On The Healing Journey

Monday, October 27, 2014

Grace, Thanks, and Joy....In Other Words, Eucharisteo

 
 
I write often that we are all on this healing  journey somewhere between celebration and sorrow. And today I feel that I am hovering right in the middle of it all - teetering on a balance beam, trying to maintain my composure. The past week was the joyous wedding of lifelong friends. But today I will return to that same sanctuary to celebrate the life and memory of yet another daughter, taken too soon for our understanding. I will enter my sanctuary, with the light flooding through the stain-glassed windows, and a flood of memories and thoughts will fill my heart.

How can it be? I was just sitting here with my husband and son and daughter-in-law, remembering their own wedding a year ago, greeting friends, almost giddy with celebration and joy. Listening to the beautiful music, hearing the familiar words of The Lord Bless You and Keep You. And when I allowed my heart to wander, I remembered, too, my daughter's memorial service. Funny, Be Thou My Vision was sung at both the wedding and the memorial. I love that. Songs of faith remain constant and true - from birth to death, through celebration and through sorrow.

This morning I found myself rereading some of  Ann Voskamp's One Thouosand Gifts. She speaks of eucharisteo, the giving of thanks, as never ending, as the preparation for full restoration, in sorrow and in joy. She says , "Eucharisteo, the Greek work with the hard meaning and the harder meaning to live - this is the only way from empty to full. I know it's true.

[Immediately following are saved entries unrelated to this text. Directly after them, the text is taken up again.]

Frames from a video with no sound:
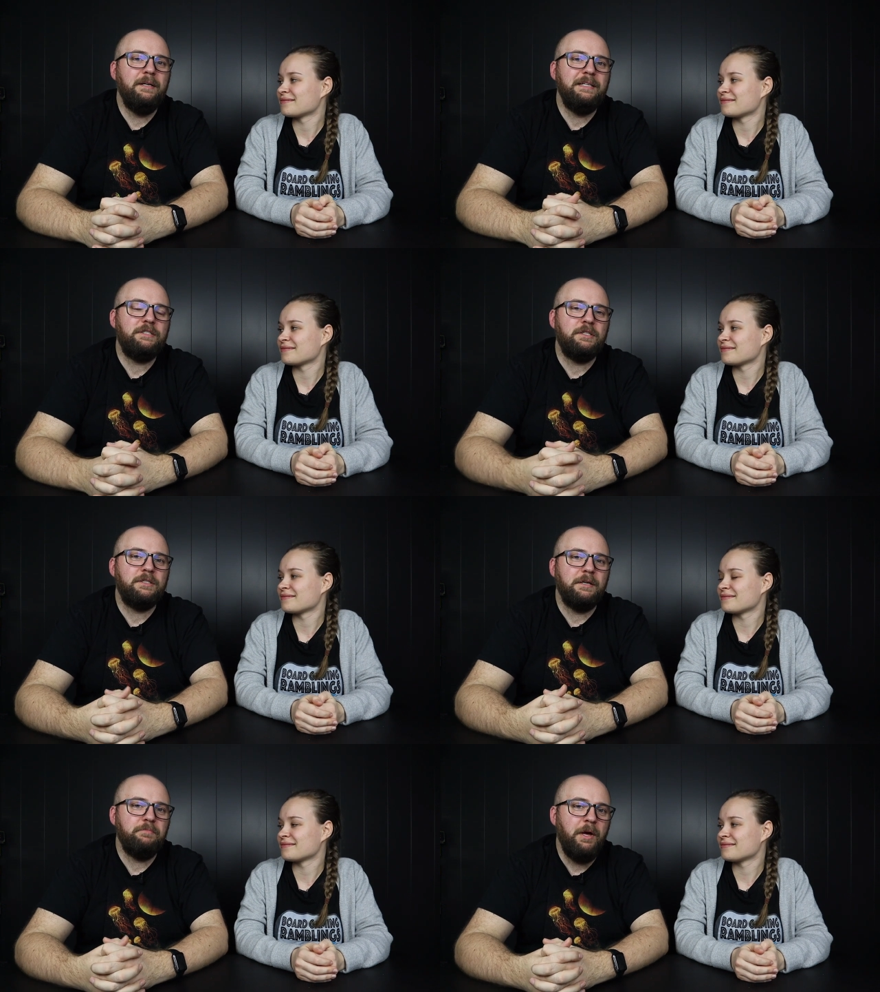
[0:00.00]
Speaker 1: is just
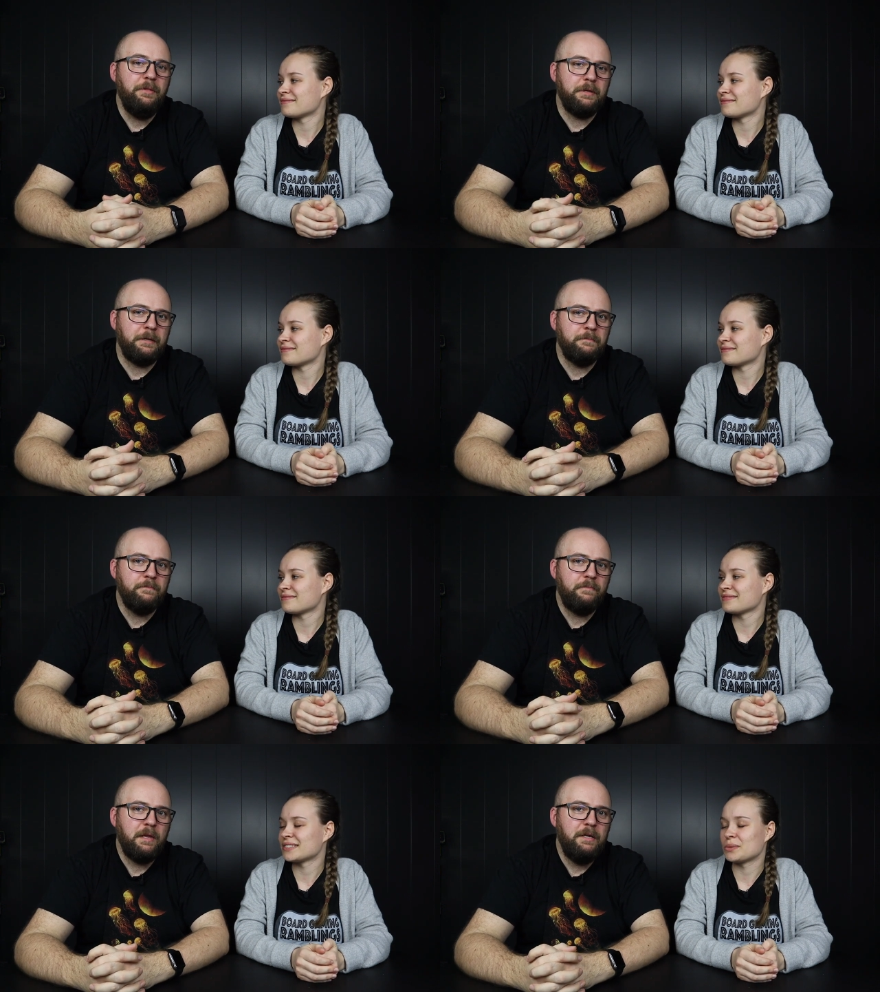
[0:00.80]
like nothing.
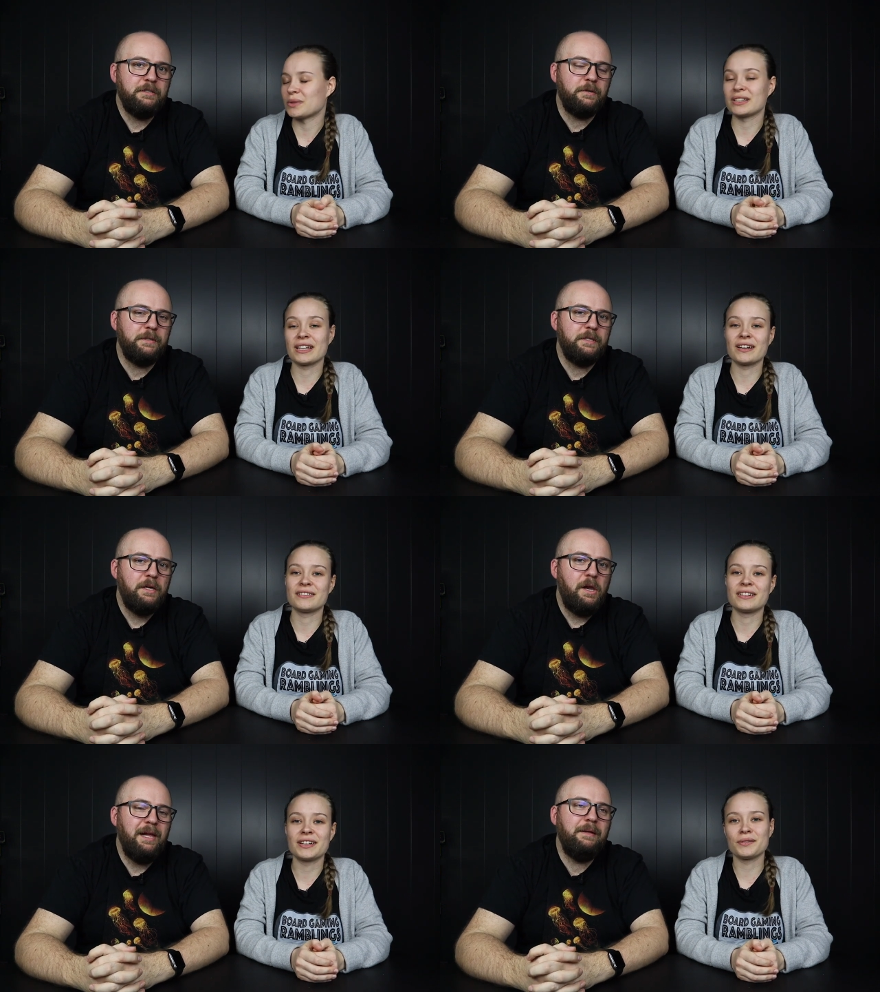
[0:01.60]
Speaker 2: Well, so yeah,
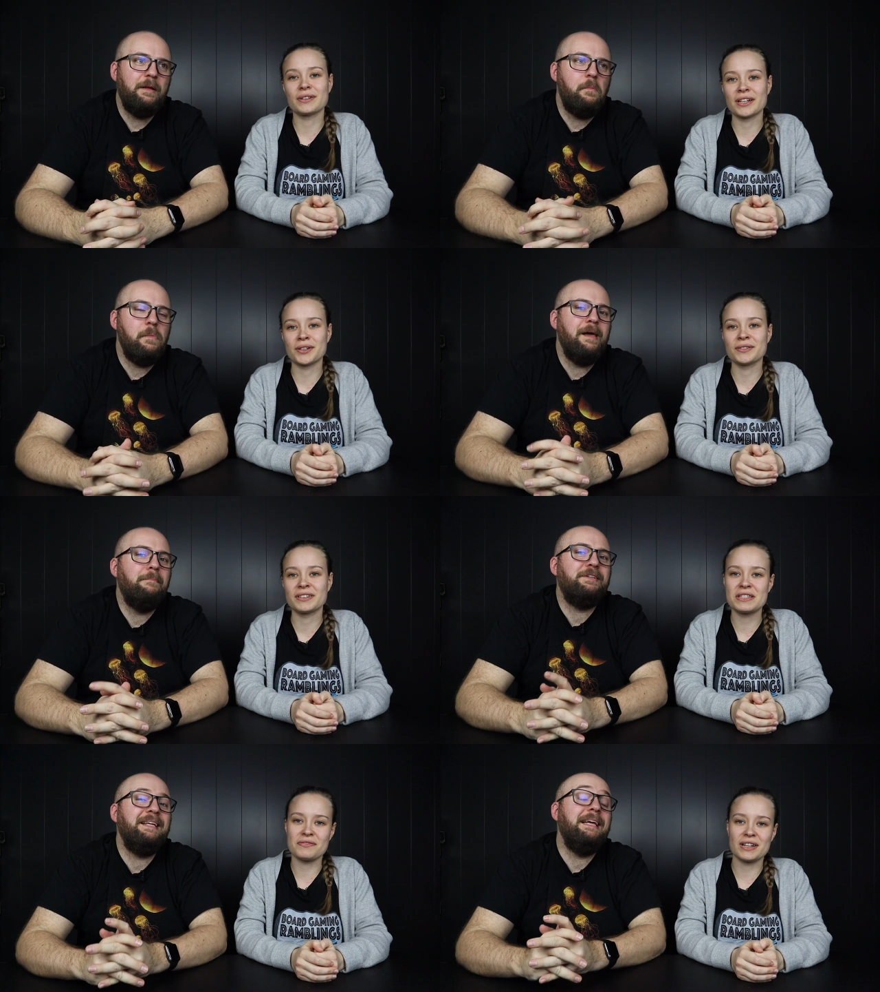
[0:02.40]
I don't it,
Speaker 1: care.
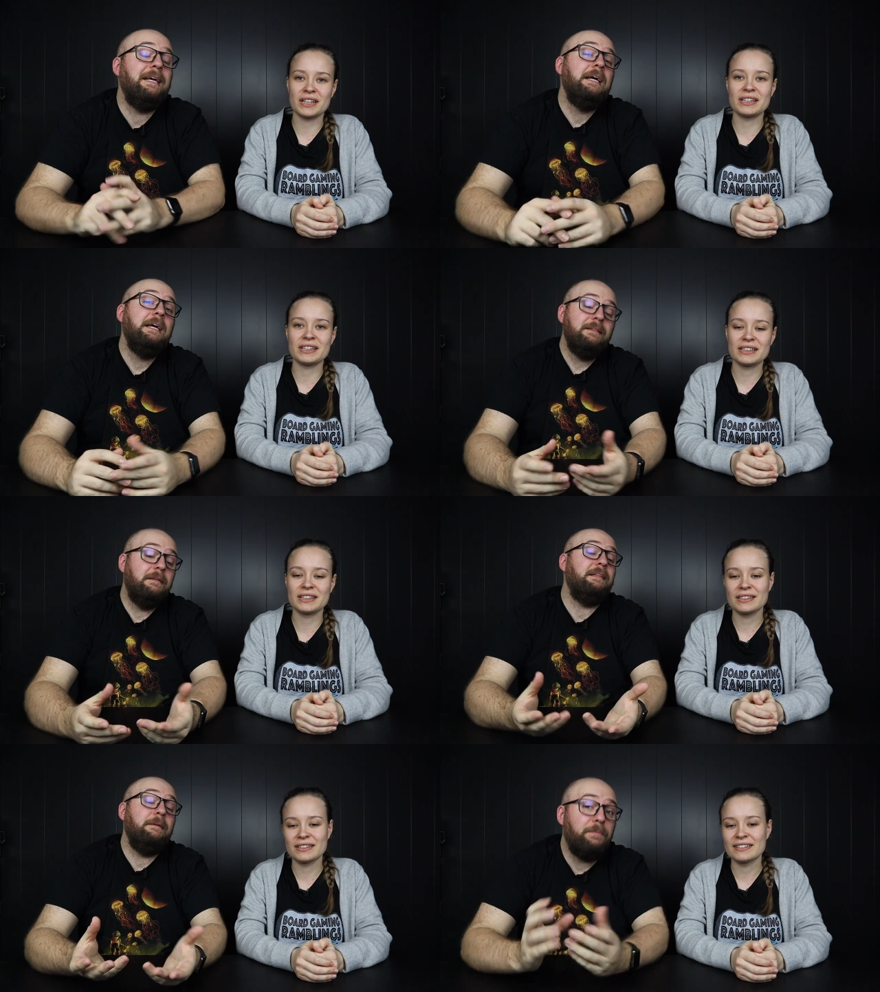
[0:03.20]
But it's the, fine.
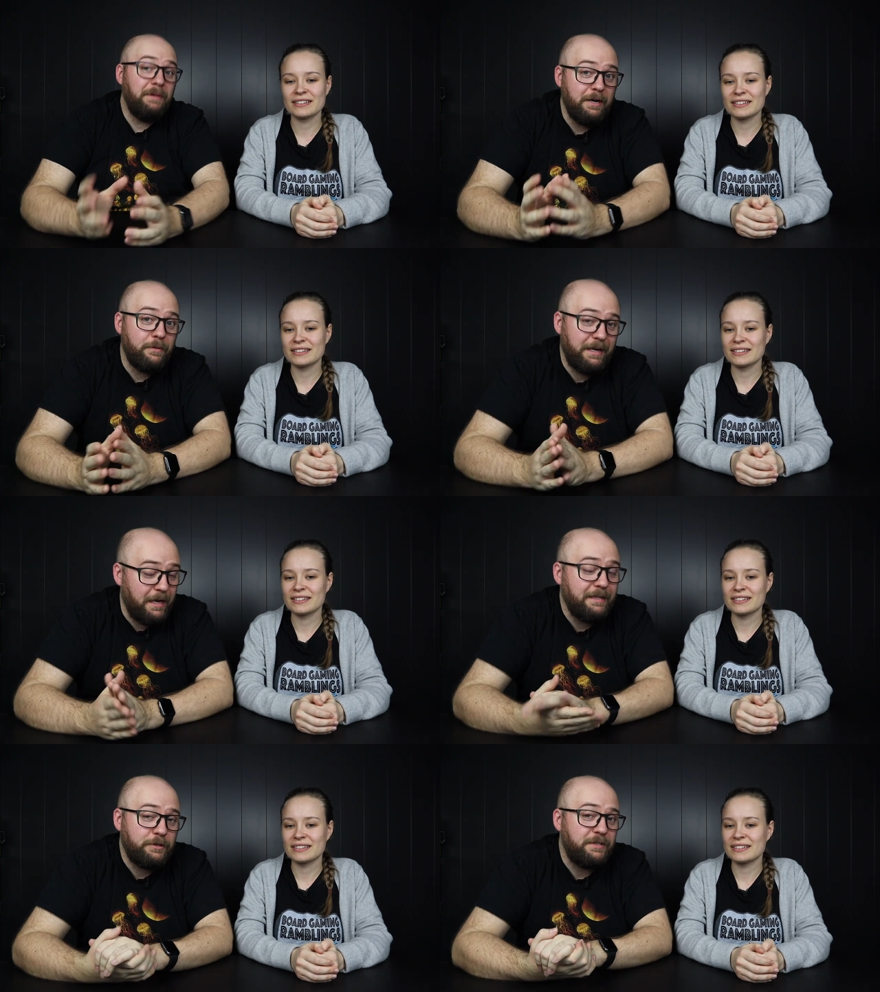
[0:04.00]
The, the player aid,
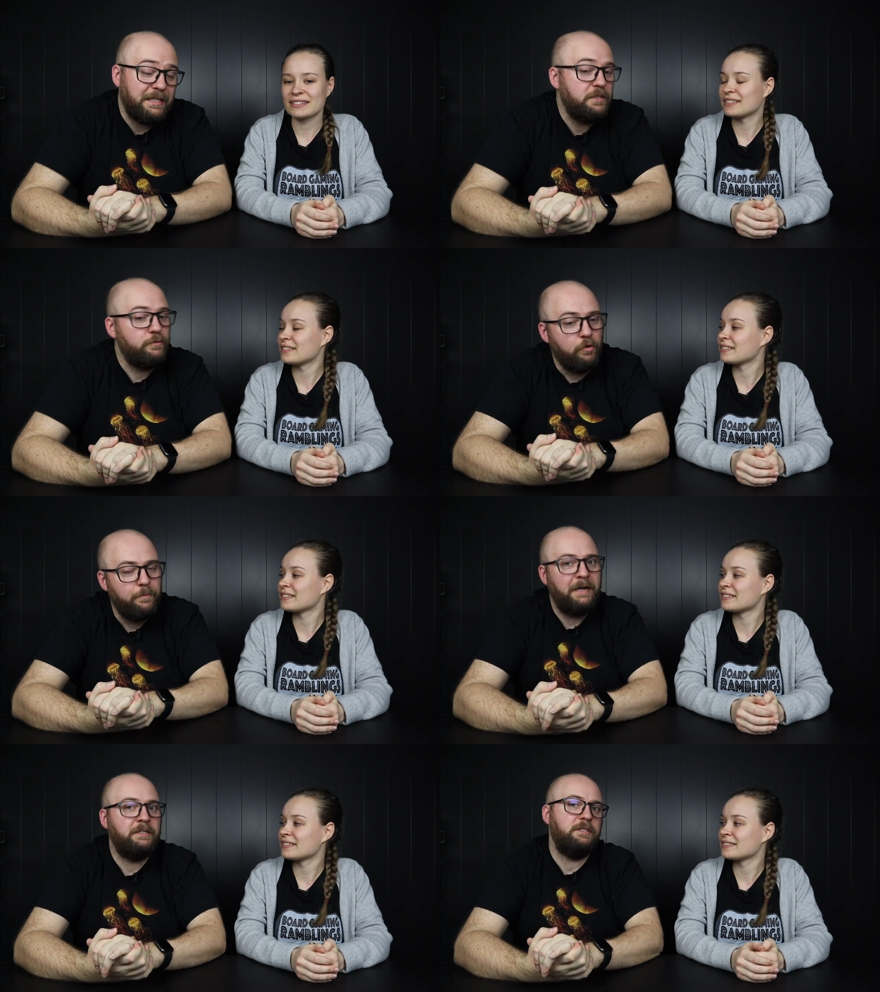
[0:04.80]
as you said, is four
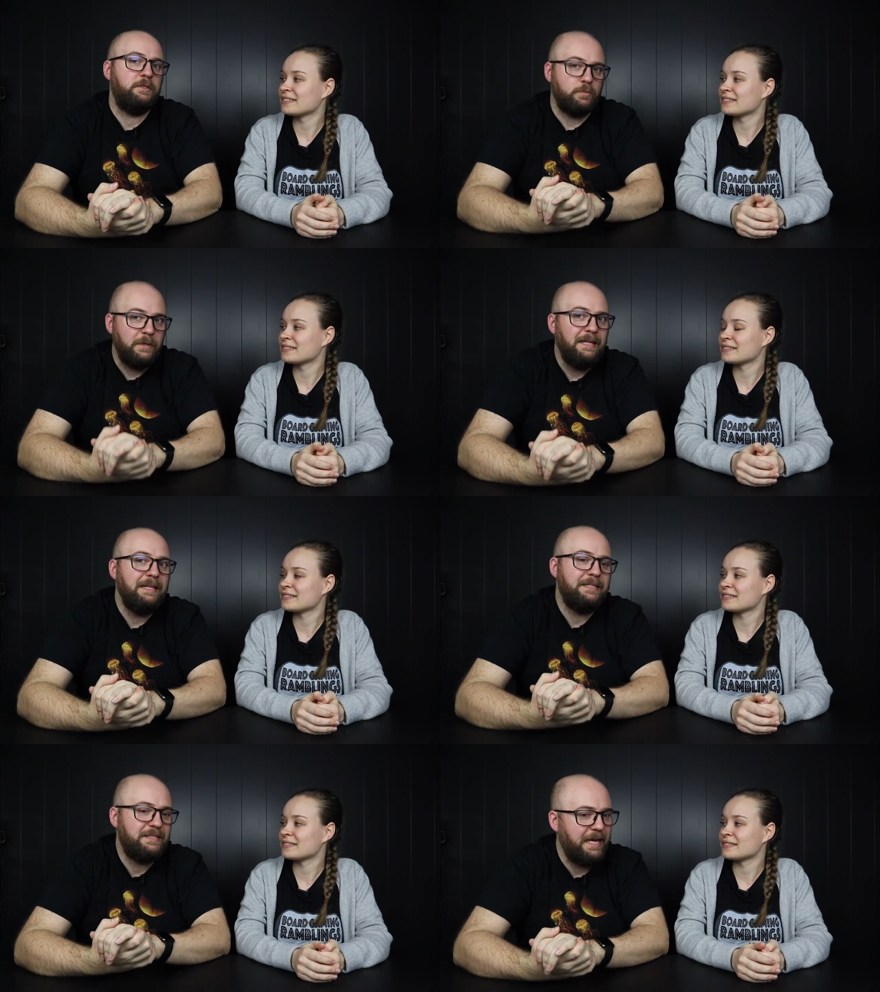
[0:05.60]
pages, is
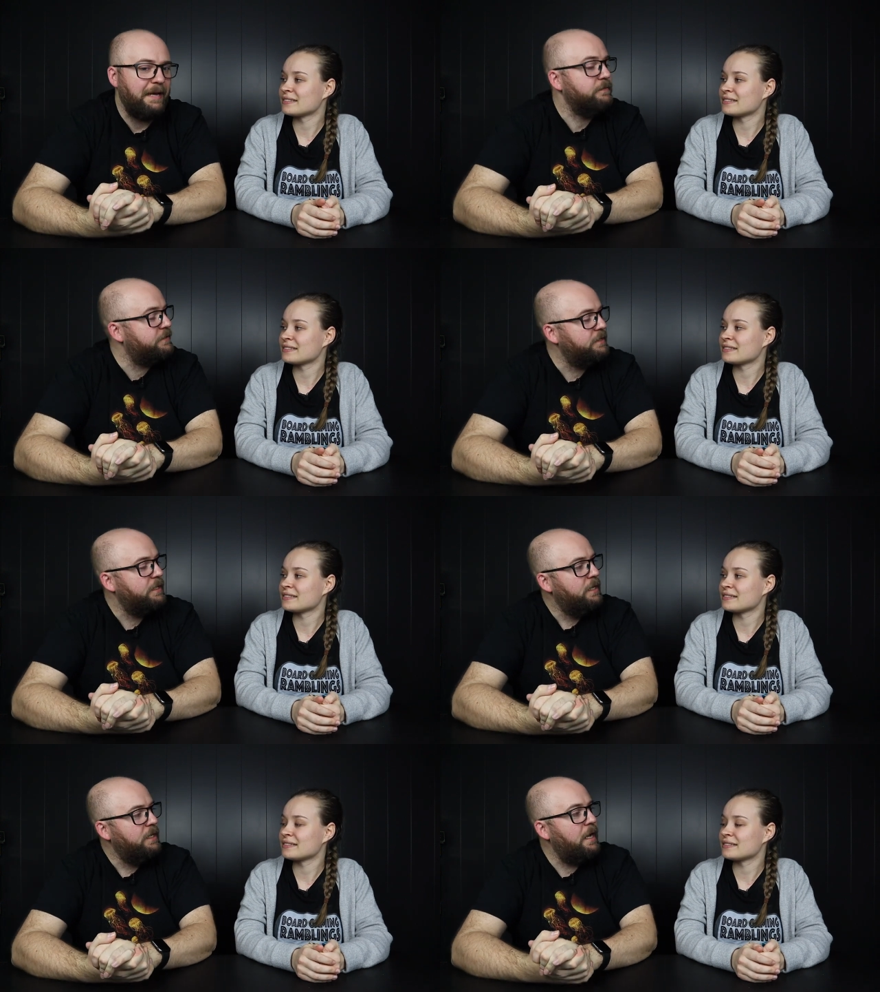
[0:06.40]
really saves
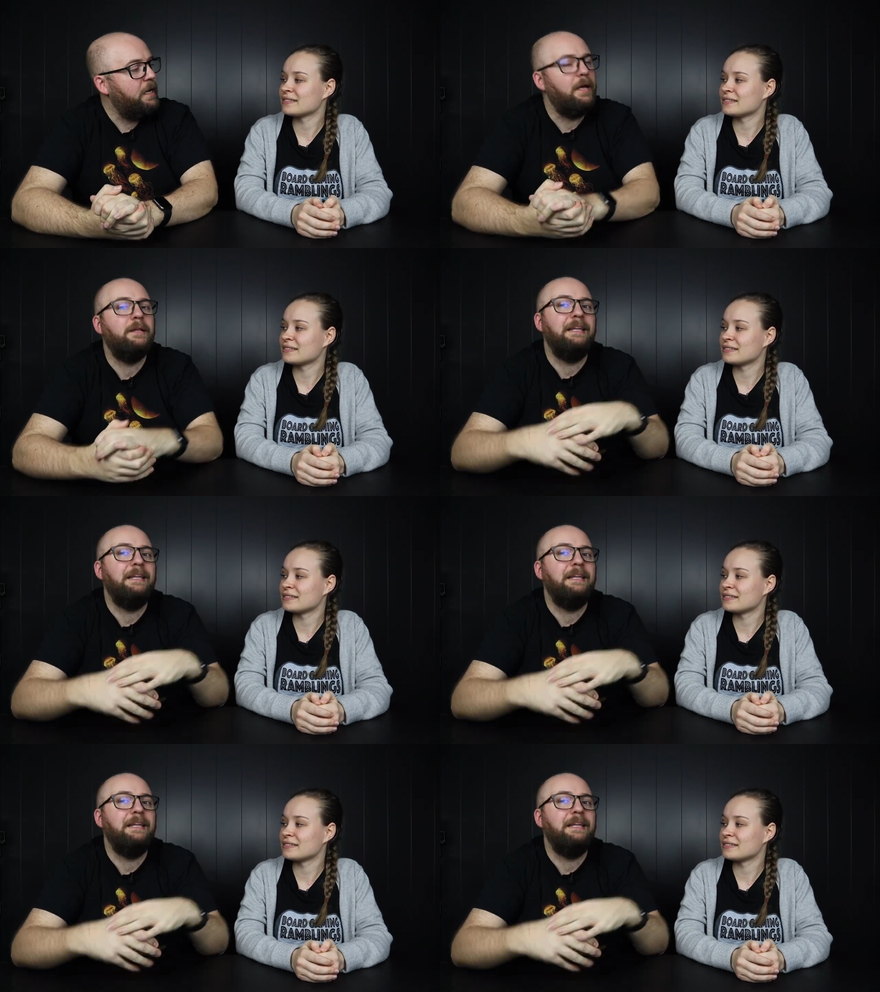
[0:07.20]
Uh,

Sharaya Crossan, in her blog Eucharisteo Journey writes beautifully about Jesus, just before his death, taking the bread, giving  thanks for it, breaking it, and sharing it.
She writes, "The root word of eucharisteo in the Greek is charis meaning gift or grace. He took the bread and saw it as a gift. He held it and gave thanks. Is not all we have been given us by the Giver of all? Do we see the common like bread and drink as pure grace, unmerited gifts from He who can do nothing but give? Do we take up each moment of life in this way, both the mundane and the trials of life?
Charis also forms the root of the Greek word chara, meaning joy. Those three words...grace, thanksgiving, joy...come together. In all circumstances, even in our greatest trial, we can receive from Him this sustenance. Now served to us with nail-scarred hands, first we taste of grace—that He delights in us in His generous benevolence. Then we savor it with thanksgiving that both springs up from our spirit and nourishes us right down to our souls. And our dessert? Joy! Joy...from thanksgiving...from grace, freely bestowed on us, His beloved."